WHAT IS BEING ASKED:
The records are to be repeated in full, with the images removed.

[Collected data entries]
□ □ □ □

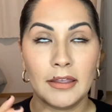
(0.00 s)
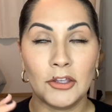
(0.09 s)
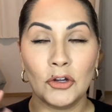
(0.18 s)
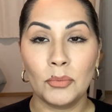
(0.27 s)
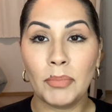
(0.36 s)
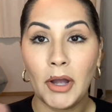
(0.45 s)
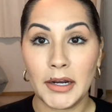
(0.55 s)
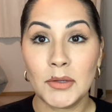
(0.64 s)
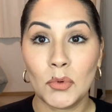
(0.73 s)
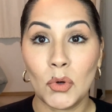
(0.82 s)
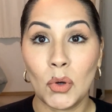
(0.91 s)
Your body
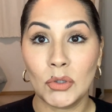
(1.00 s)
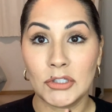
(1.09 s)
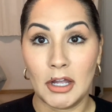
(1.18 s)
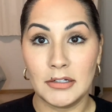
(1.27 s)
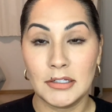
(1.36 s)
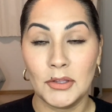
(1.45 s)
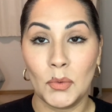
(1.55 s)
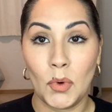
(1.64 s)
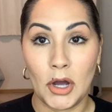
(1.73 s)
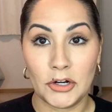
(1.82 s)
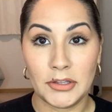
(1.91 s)
will hold on to the
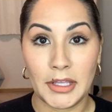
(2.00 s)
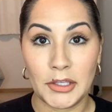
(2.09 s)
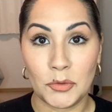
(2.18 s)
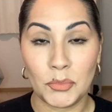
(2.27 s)
water that you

□ □ □ □

ANSWER TO THE EXERCISE:
(0.00 s)
(0.09 s)
(0.18 s)
(0.27 s)
(0.36 s)
(0.45 s)
(0.55 s)
(0.64 s)
(0.73 s)
(0.82 s)
(0.91 s)
Your body
(1.00 s)
(1.09 s)
(1.18 s)
(1.27 s)
(1.36 s)
(1.45 s)
(1.55 s)
(1.64 s)
(1.73 s)
(1.82 s)
(1.91 s)
will hold on to the
(2.00 s)
(2.09 s)
(2.18 s)
(2.27 s)
water that you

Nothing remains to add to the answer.